Java Internet Programming, Part 3

Thornton Rose

Published as "Java Internet Programming: Level 3", 11/23/99, Gamelan.com.

This is the final installment in a three-part series on writing Java programs that use and implement Internet services. In part 1 and part 2, I covered protocols, ports, sockets, and UDP, and showed both client and server programs. There is so much that I would like to write about from here, but I don't have the space. So, I am going to illustrate two things that hopefully will be interesting: a POP3 client and an HTTP server.

Tools

The tools that you will need for this article are:

The Java Development Kit (JDK)
Your favorite text editor.

Also, you will need access to a mail server that supports Post Office Protocol Version 3 (POP3). Most likely, you can use the mail server at your Internet service provider (ISP), your company, or your school.

POP3

Post Office Protocol Version 3 (POP3) is a high-level Net protocol that "is intended to permit a workstation to dynamically access a maildrop on a server host in a useful fashion" [1]. In other words, it is a protocol designed to allow a client program to retrieve mail that is being held at a server.

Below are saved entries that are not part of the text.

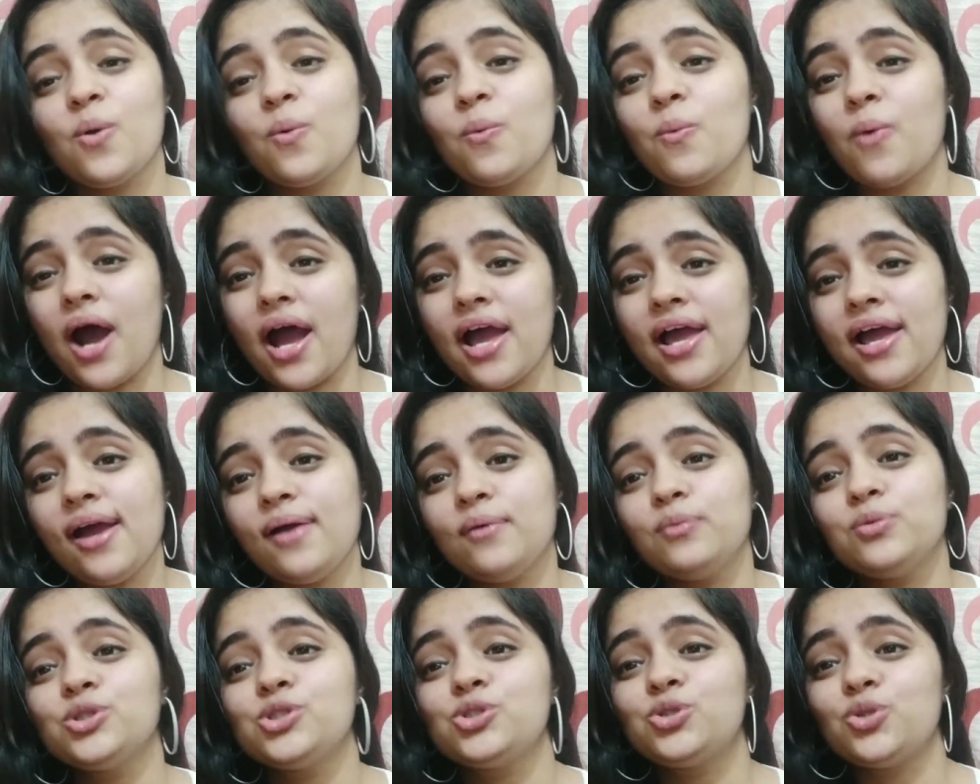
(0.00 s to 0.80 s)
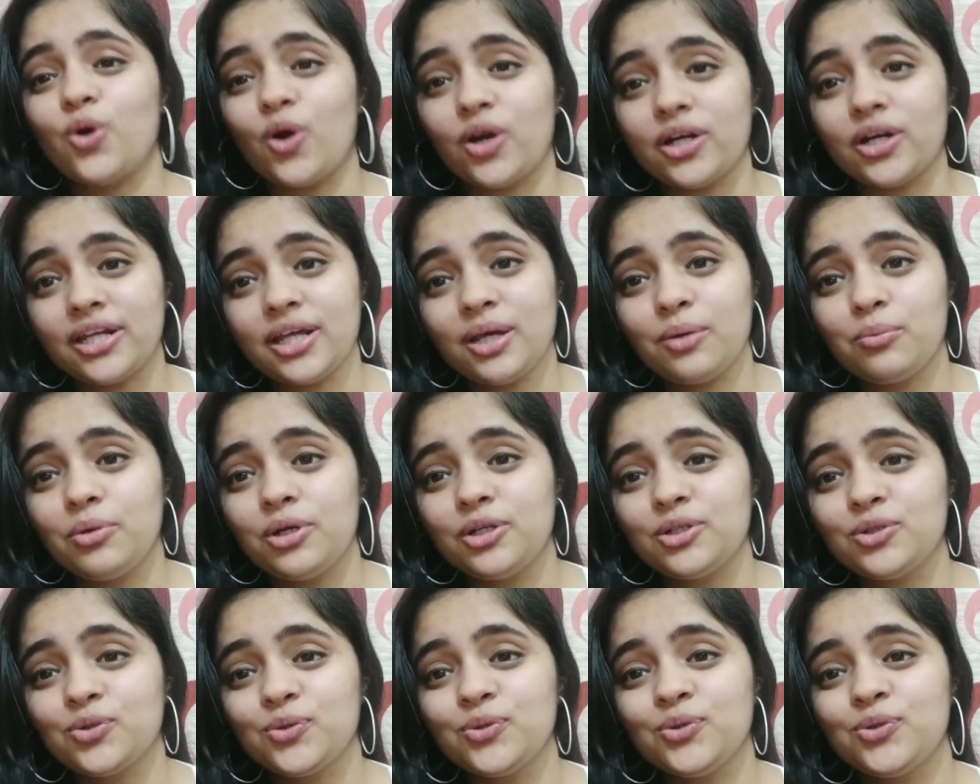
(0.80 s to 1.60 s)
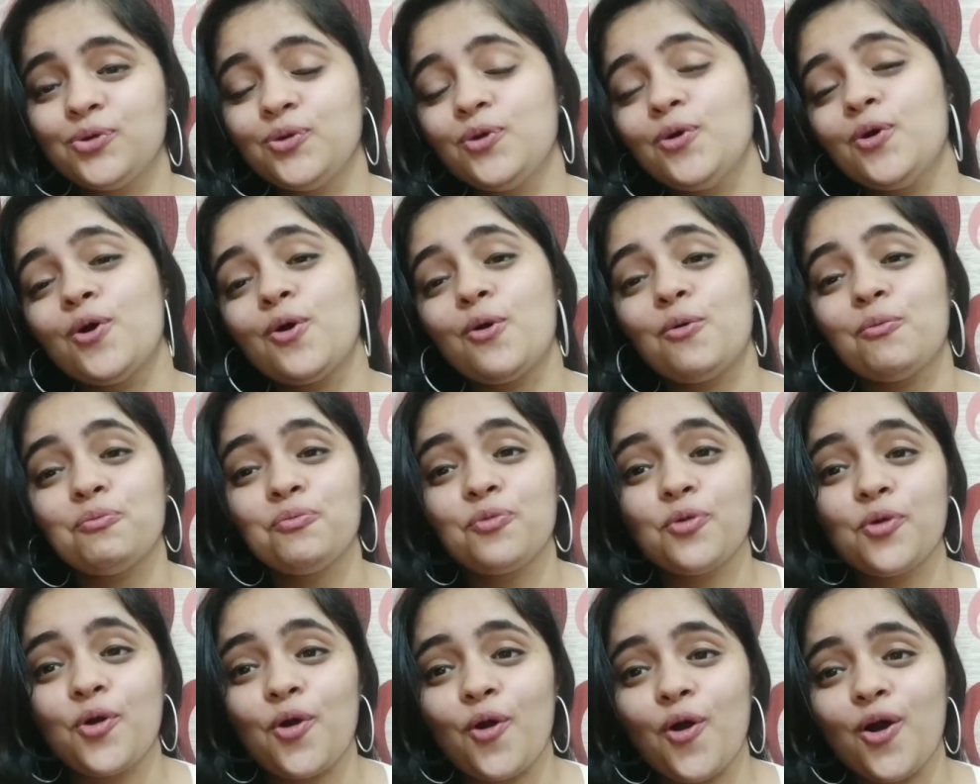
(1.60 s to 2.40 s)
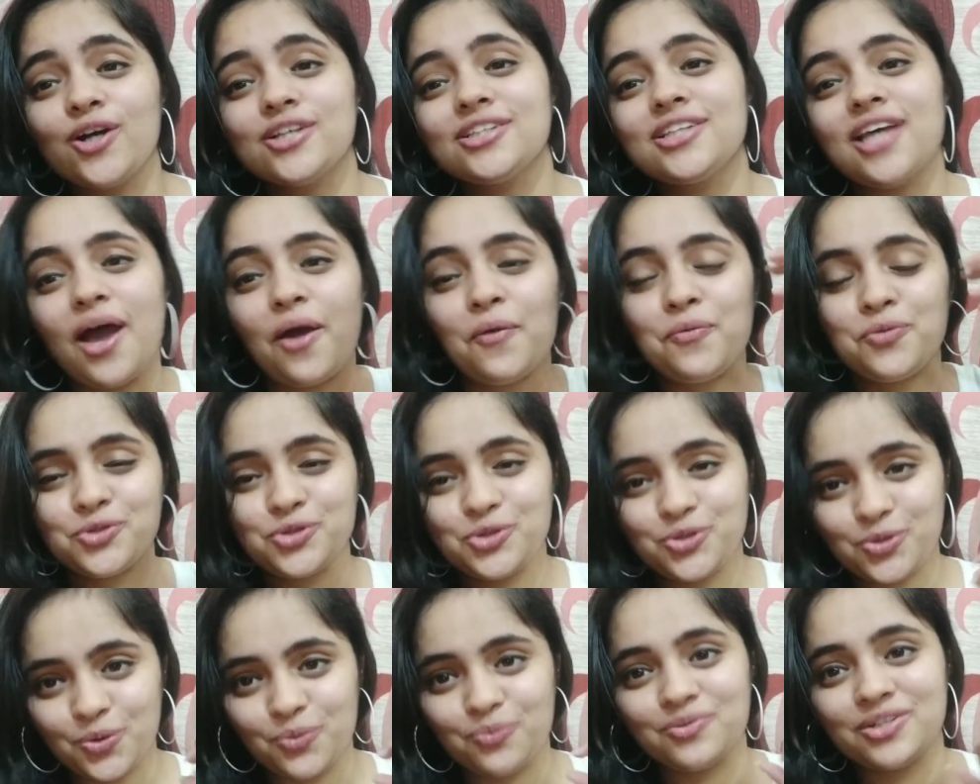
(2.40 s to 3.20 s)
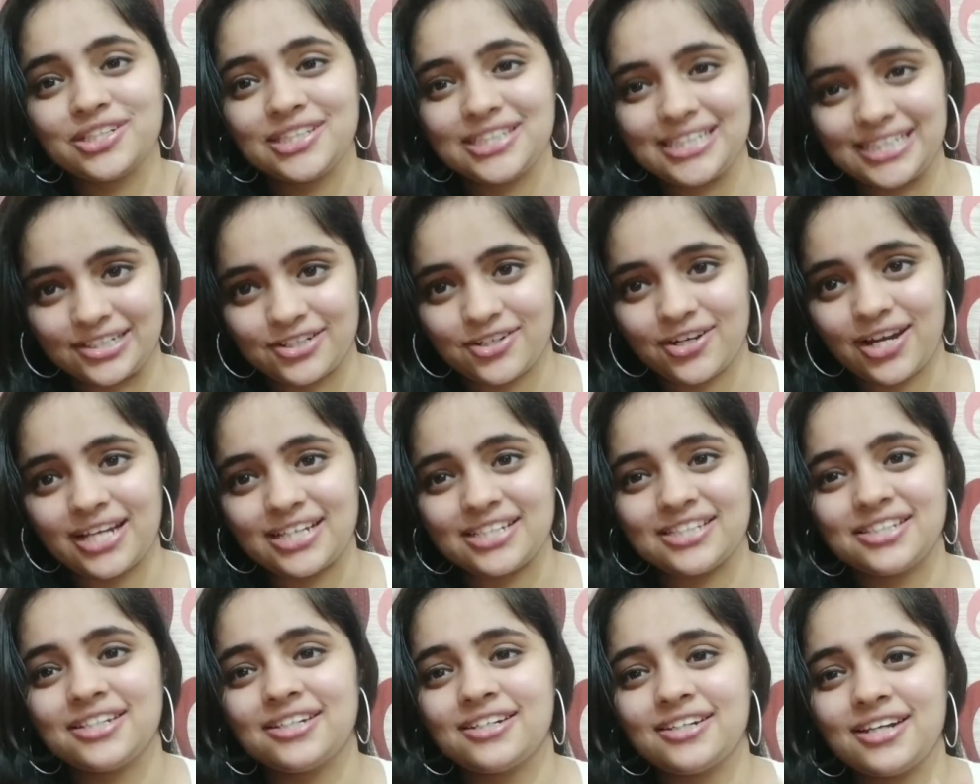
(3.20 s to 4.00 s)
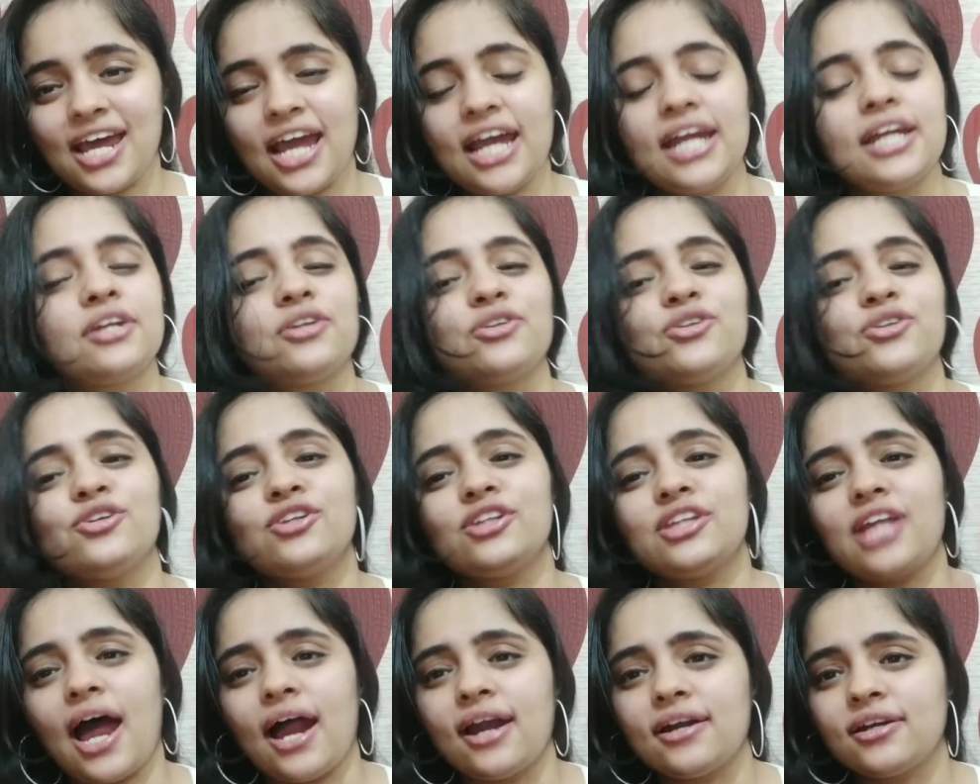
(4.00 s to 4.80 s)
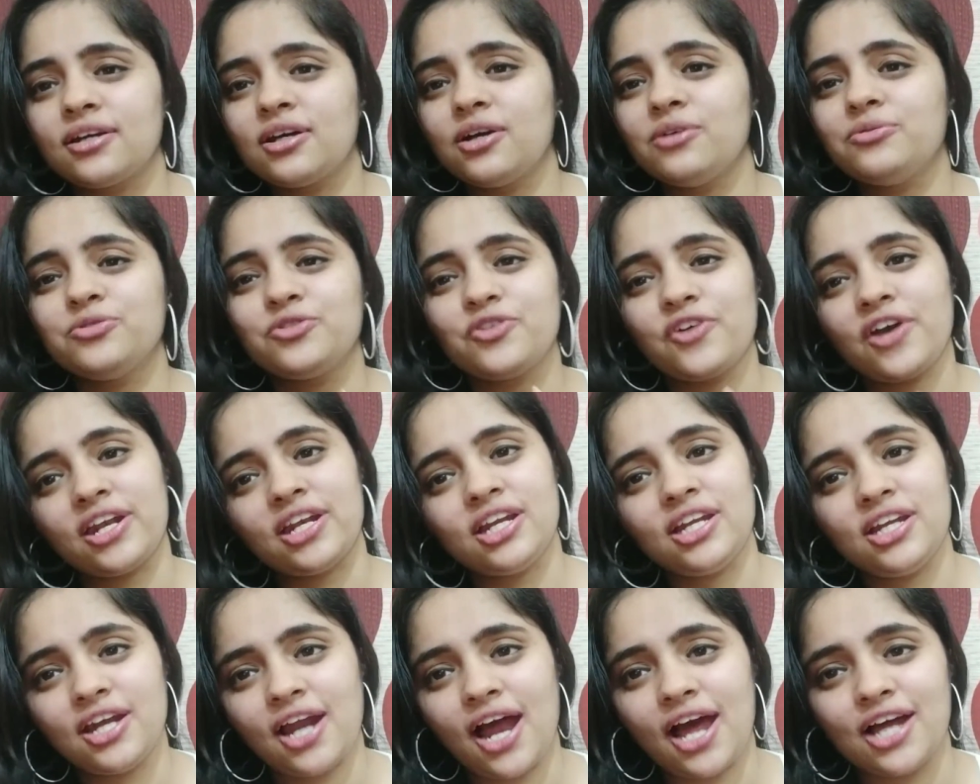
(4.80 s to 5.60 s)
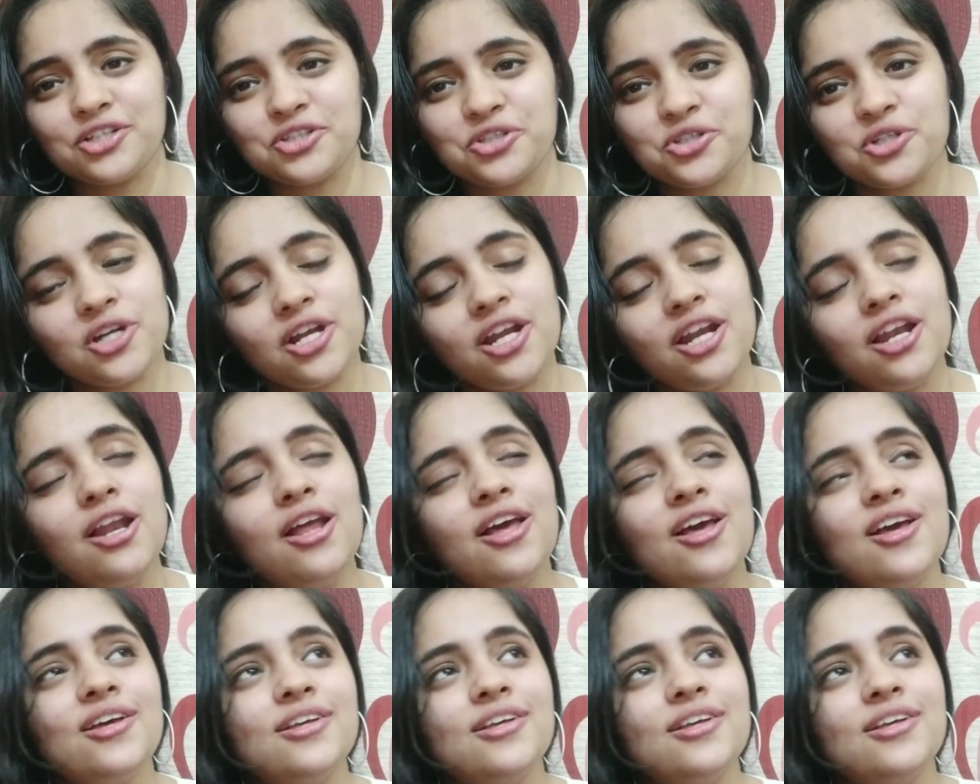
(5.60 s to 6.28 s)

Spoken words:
Why I was not able to do? Because I was so much stressed, right? So that comes very natural.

The POP3 specification (RFC1939) is straightforward; but, like most RFCs, it is not what I would call lunchtime reading. The basic operation of POP3 is:

The server listens for connections on port 110.
A client connects and authenticates.
The client sends commands; the server processes the commands and sends responses back to the client, until the client disconnects or aborts.

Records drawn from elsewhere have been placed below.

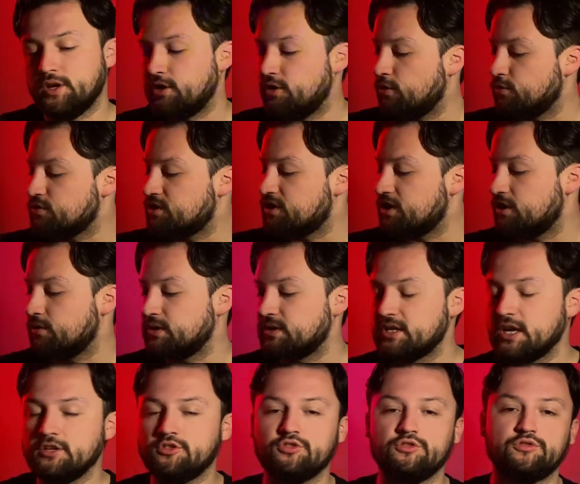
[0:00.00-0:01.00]
You don't see the
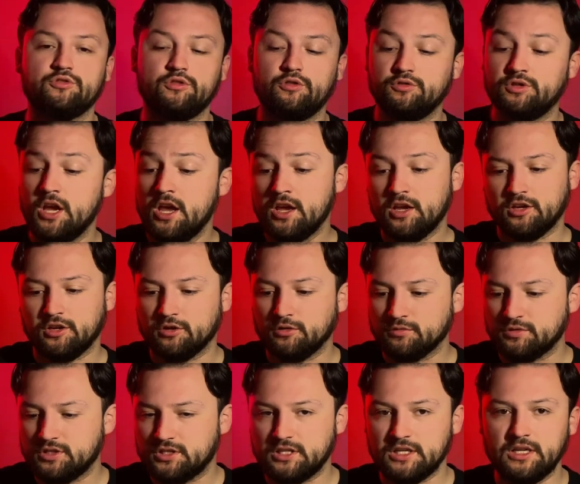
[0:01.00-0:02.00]
retention screws, you
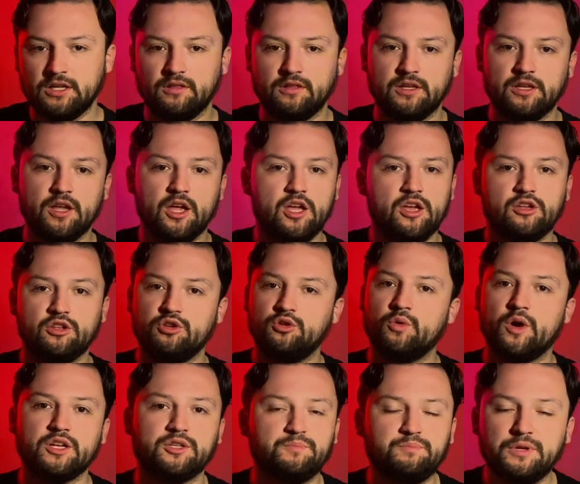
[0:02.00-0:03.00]
don't see the
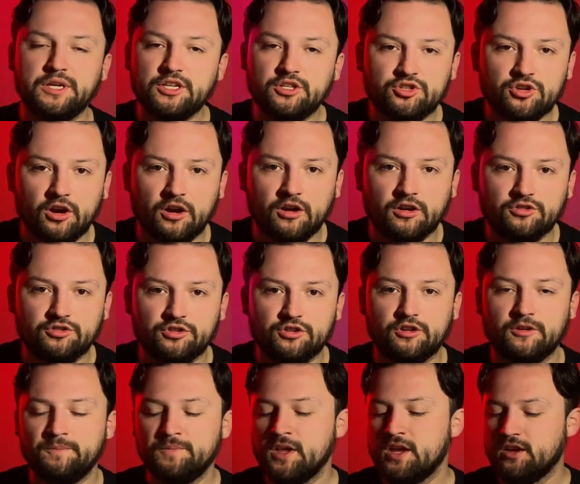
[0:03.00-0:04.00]
USB
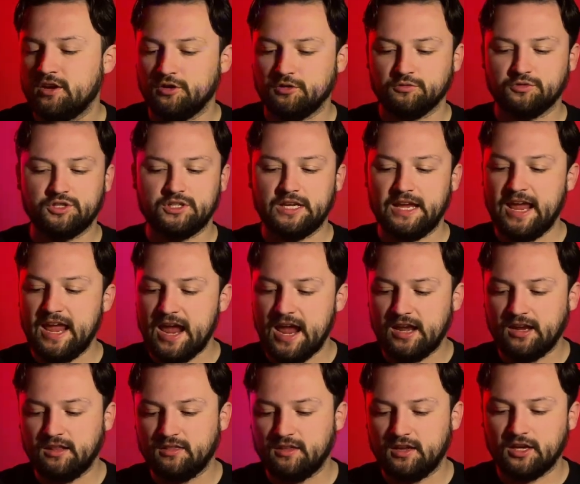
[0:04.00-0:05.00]
charger, you don't see
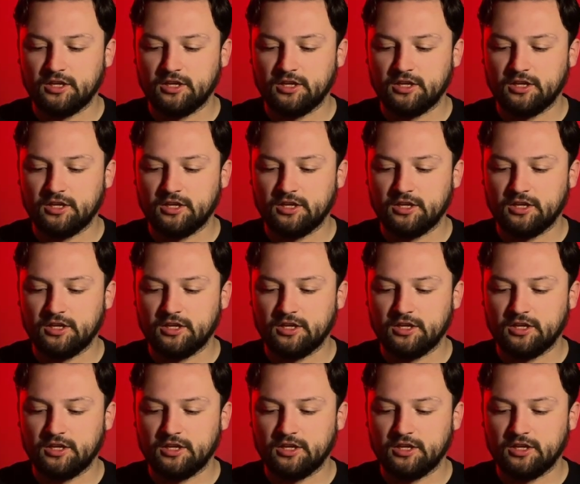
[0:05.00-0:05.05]
anything.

POP3 commands are single lines composed of a keyword, followed by one or more parameters, followed by a carriage return plus linefeed (CRLF). Responses from the server may be one or more lines. For either, the first line is composed of the status (+OK or -ERR), followed by additional information, followed by CRLF. For a multi-line response, the last line is composed of a period (".") followed by CRLF.

Here is a synopsis of the POP3 commands:

COMMAND	DESCRIPTION
STAT	Get status, referred to as a "drop listing" — number of messages waiting and size of maildrop in octets.
LIST [msg]	Get "scan listing" — message number and size in octects — for all messages or specified message (e.g., 1, 2, 3).
RETR msg	Retrieve specified message.
DELE msg	Mark specified message for deletion.
NOOP	Do nothing.
RSET	Unmark any messages that were marked for deletion.
QUIT	End the session.
TOP msg n	Retrieve header and first n lines of specified message.
UIDL [msg]	Get the unique identifier of all messages or the specified message.
USER name	Identify mailbox (username) to access.
PASS pw	Send password for mailbox specified by USER command. (Note: The password is sent in clear text.)
APOP name digest	Send mailbox (username) and MD5 digest string (similar to an encryption key). This command can be used instead of USER + PASS to authenticate, so that the password does not get sent in clear text.

MailStat

MailStat is a program that illustrates the basics of using POP3. It is a simple program that checks for mail on a given server. Here is the algorithm:

Get the command-line parameters - host, username, and password. If they are not specified, print a message and exit.
Get the host's IP address.
Open a socket to the host.
Get references to the socket input and output streams.
Read the reply from the server.
Send the username and read the reply.
Send the password and read the reply.
Get the status (number of messages, mailbox size).
End the session.
Close the socket and exit.

I could have done more with MailStat, but I wanted to keep it simple, so that "features" did not get in the way of illustrating POP3. It was meant to be a stepping stone. Some suggestions for making it more useful are:

Check for mail every x minutes
Check more than one mailbox
A graphical user interface

HTTP

HyperText Transport Protocol (HTTP), another high-level Net protocol, "is the standard protocol for communication between web browsers and web servers" [2]. The specification for HTTP 1.1 can be found in RFC 2616, and the specification for HTTP 1.0 can be found in RFC 1945.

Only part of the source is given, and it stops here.